_Exercise description_:
Would you copy the lines below exactly and omit the images?

*** Exercise materials ***

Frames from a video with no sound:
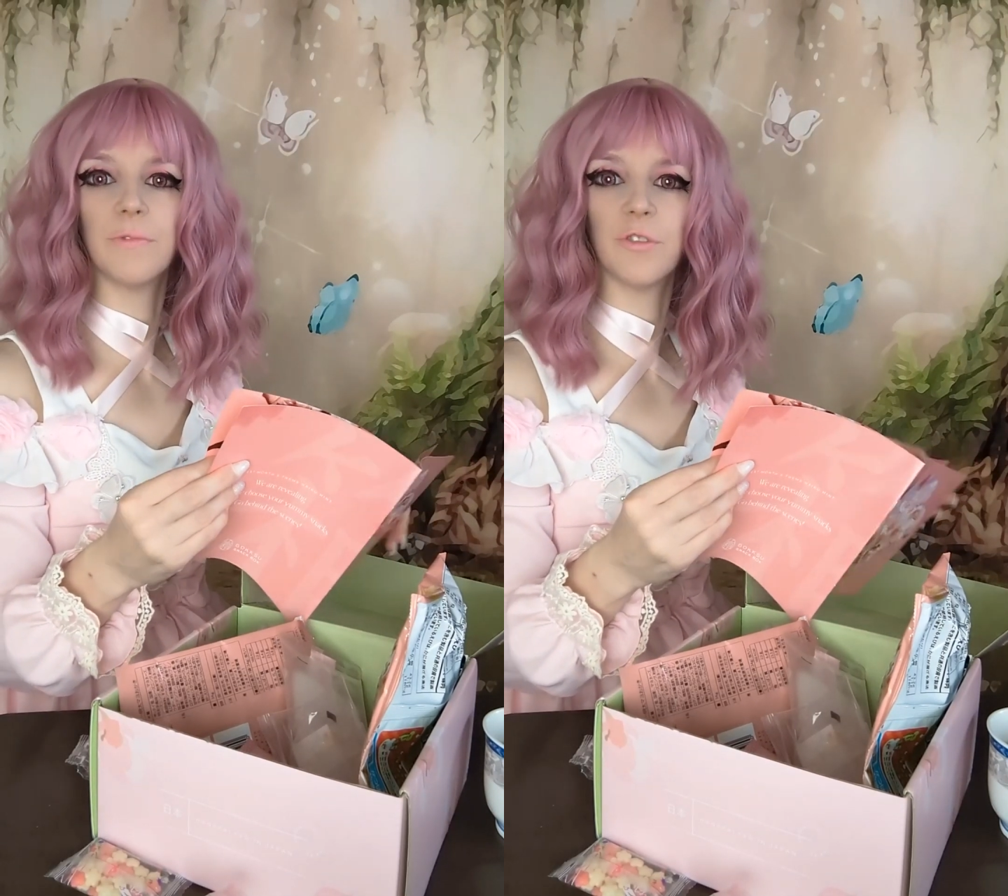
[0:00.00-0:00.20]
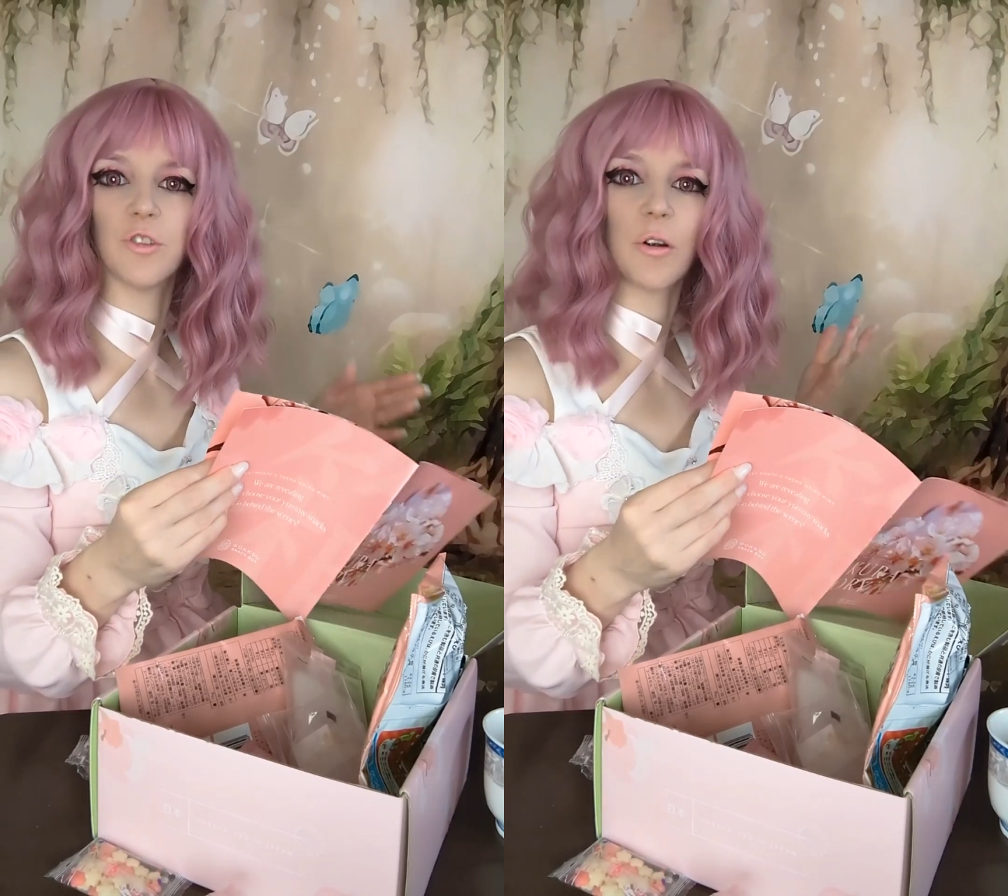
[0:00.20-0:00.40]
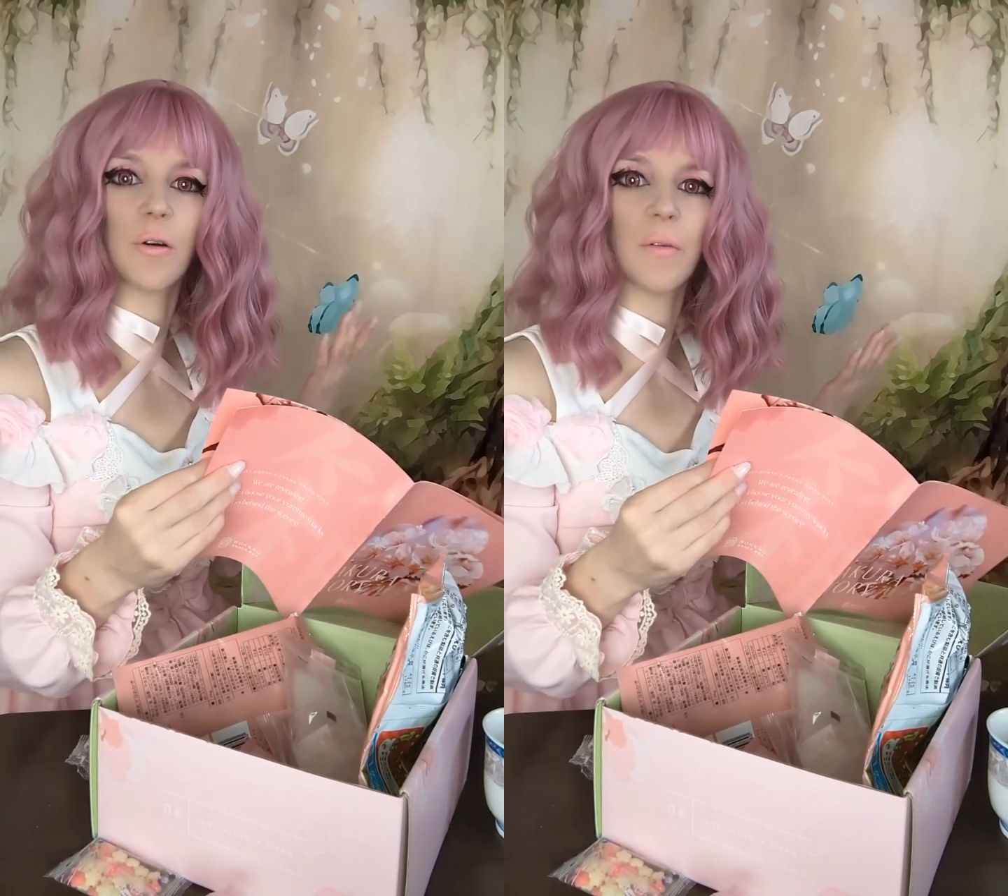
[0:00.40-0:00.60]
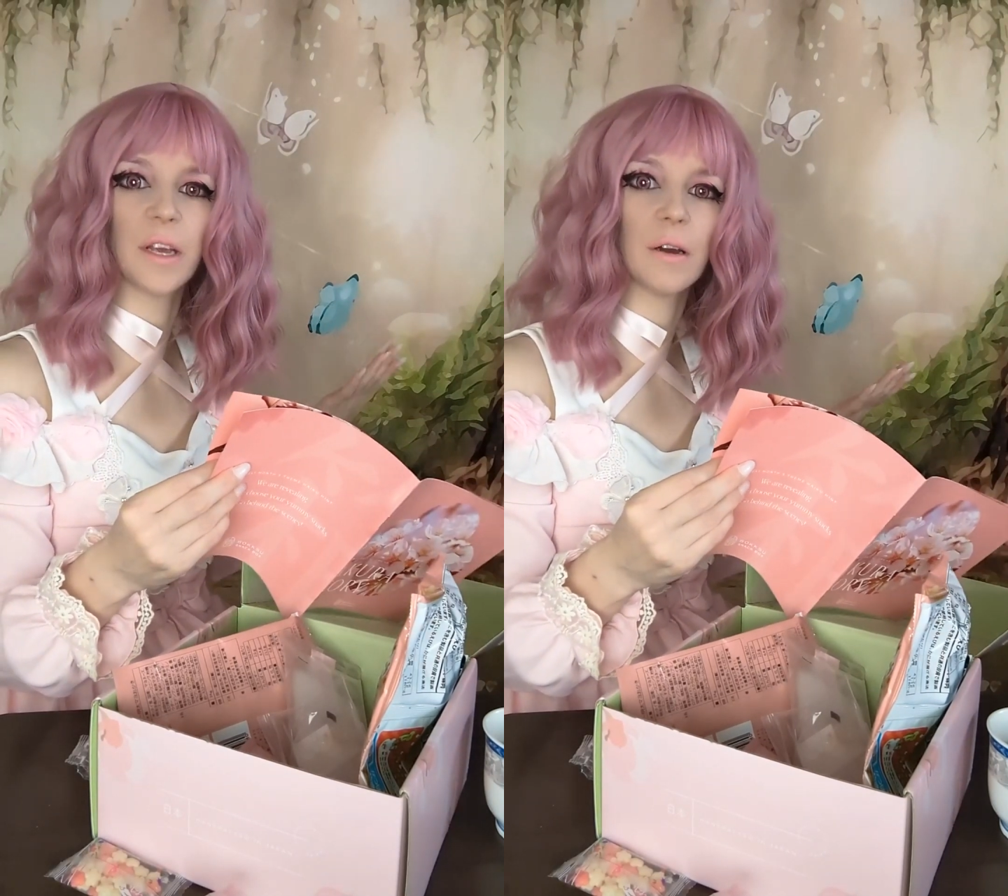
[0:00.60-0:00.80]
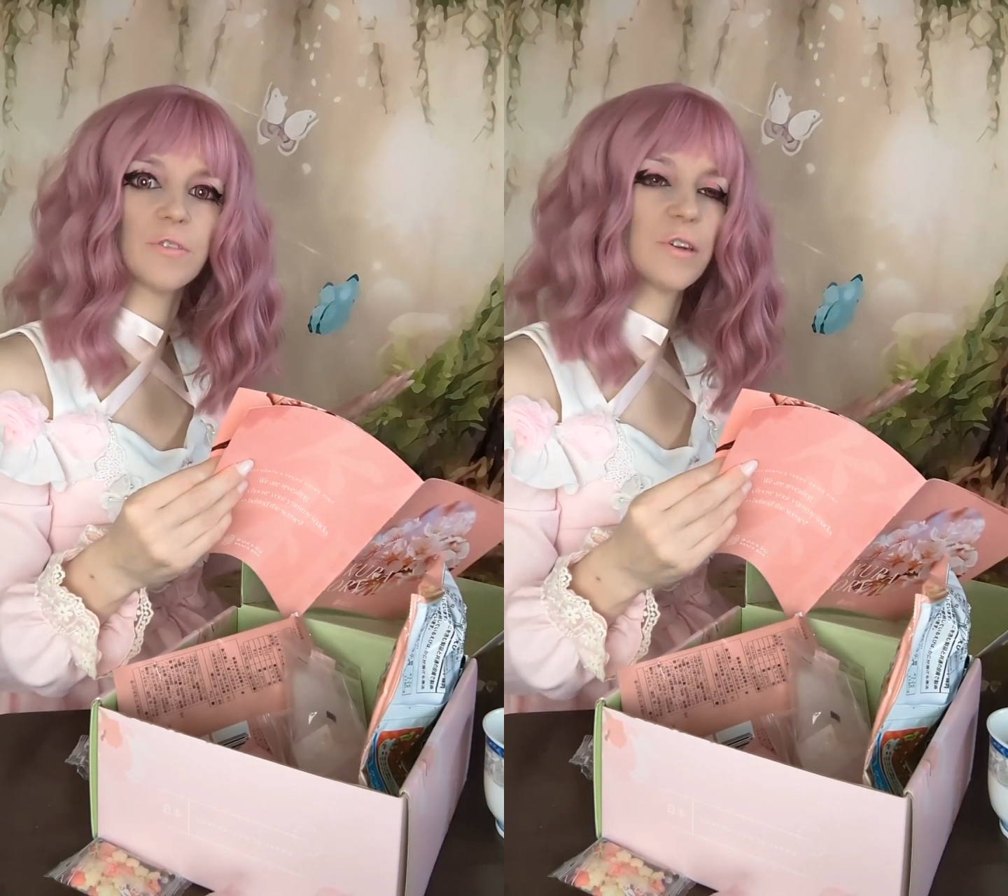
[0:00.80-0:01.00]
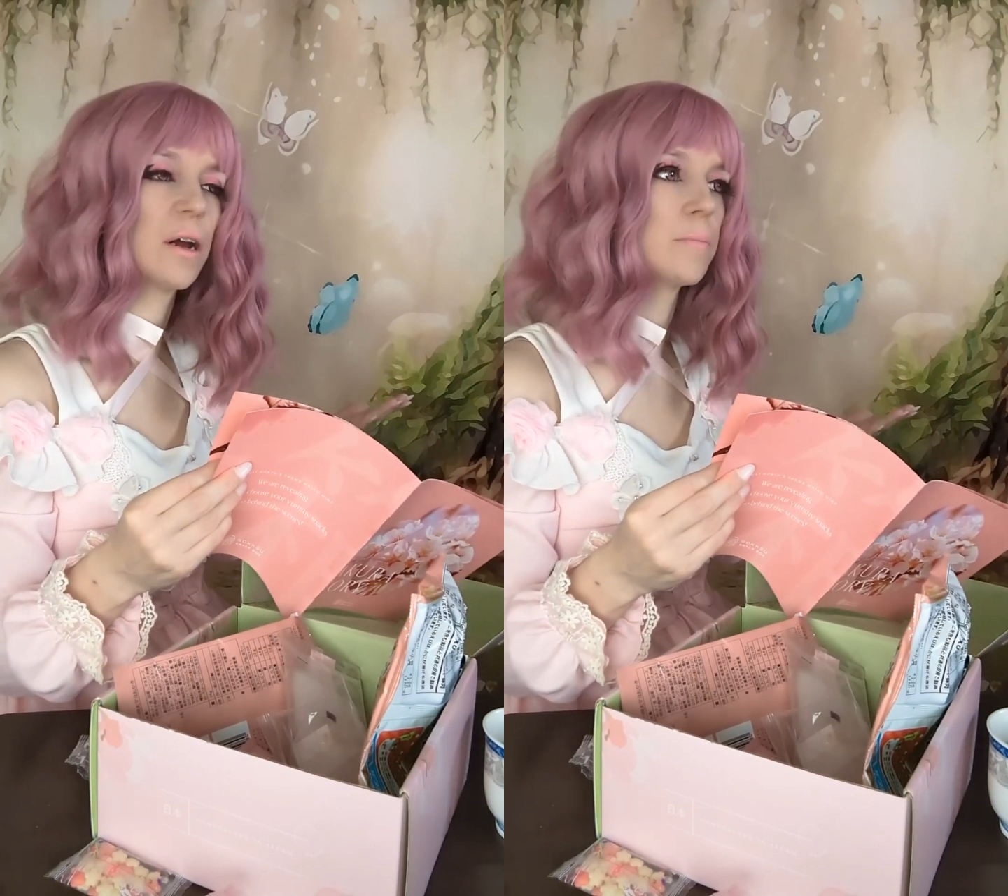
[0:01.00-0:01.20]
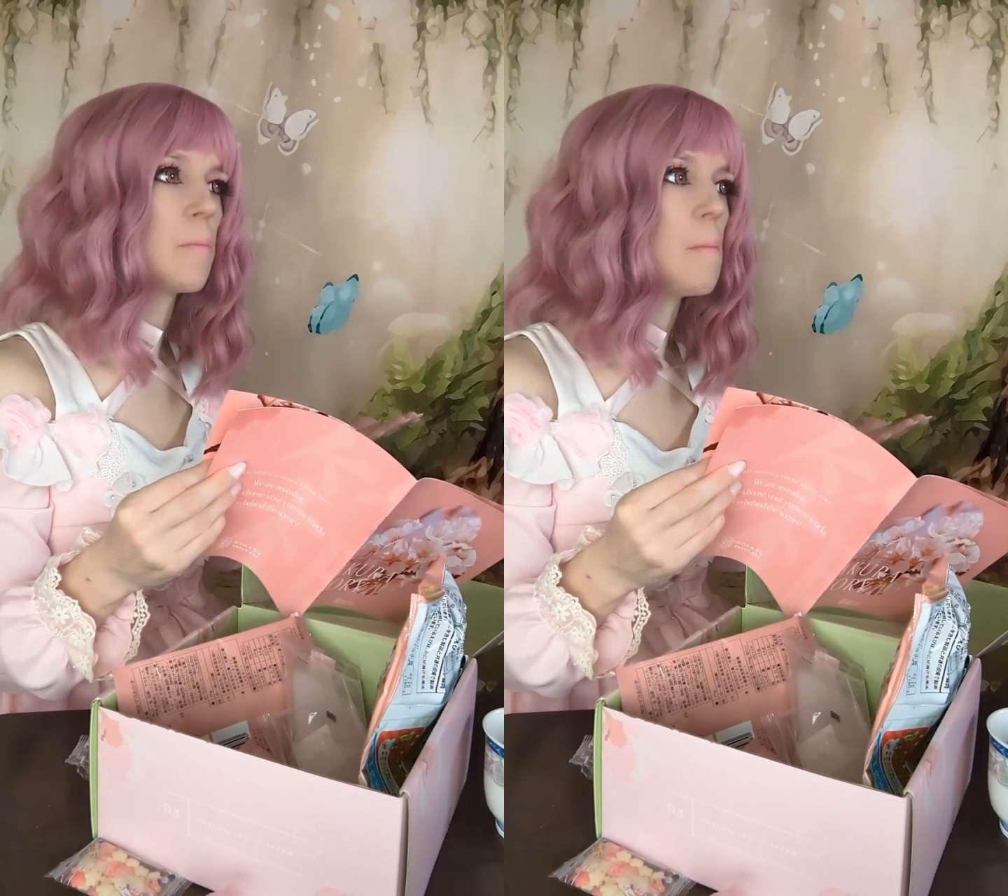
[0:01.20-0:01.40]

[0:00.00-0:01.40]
sugar on the outside.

*** End of Exercise materials ***

_Written solution_:
Frames from a video with no sound:
[0:00.00-0:00.20]
[0:00.20-0:00.40]
[0:00.40-0:00.60]
[0:00.60-0:00.80]
[0:00.80-0:01.00]
[0:01.00-0:01.20]
[0:01.20-0:01.40]

[0:00.00-0:01.40]
sugar on the outside.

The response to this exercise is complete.